## Goal of the exercise:
Pictures stay out; everything else in the entries below is to be duplicated exactly.

## Records to process:
○ ○ ○ ○ ○

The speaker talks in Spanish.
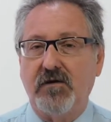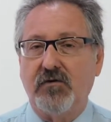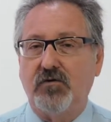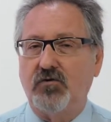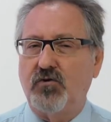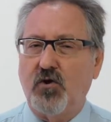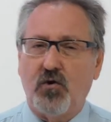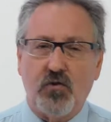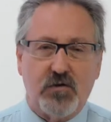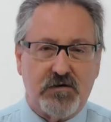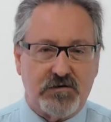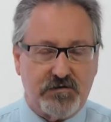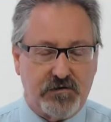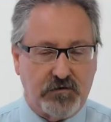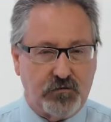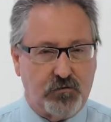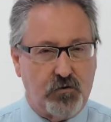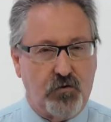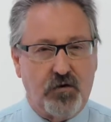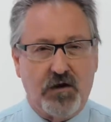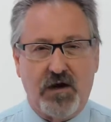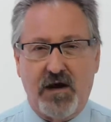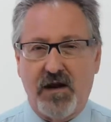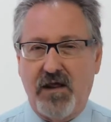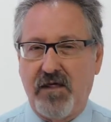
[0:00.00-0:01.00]
todo el
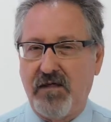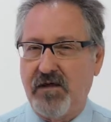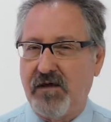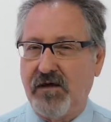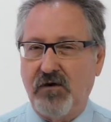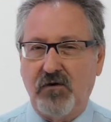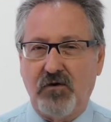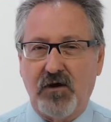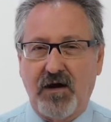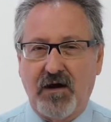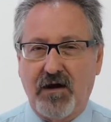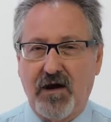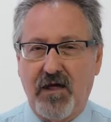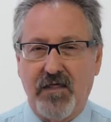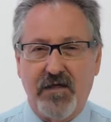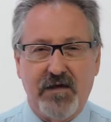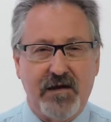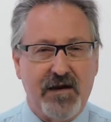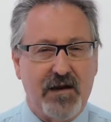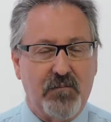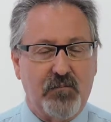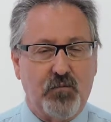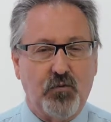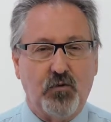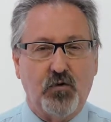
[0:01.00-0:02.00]
sector ganadero, la
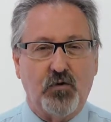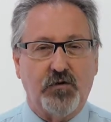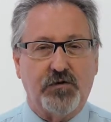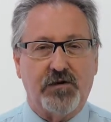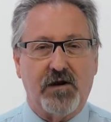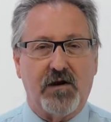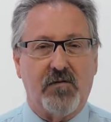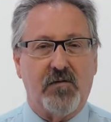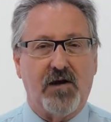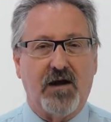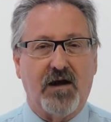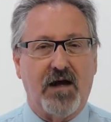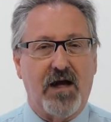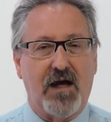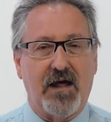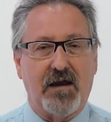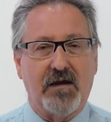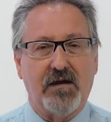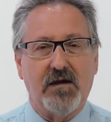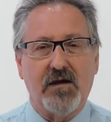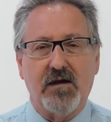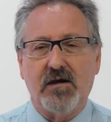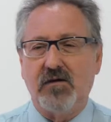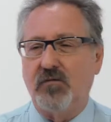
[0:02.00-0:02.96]
cadena pudo trabajar,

○ ○ ○ ○ ○

## Reply to the task:
The speaker talks in Spanish.
[0:00.00-0:01.00]
todo el
[0:01.00-0:02.00]
sector ganadero, la
[0:02.00-0:02.96]
cadena pudo trabajar,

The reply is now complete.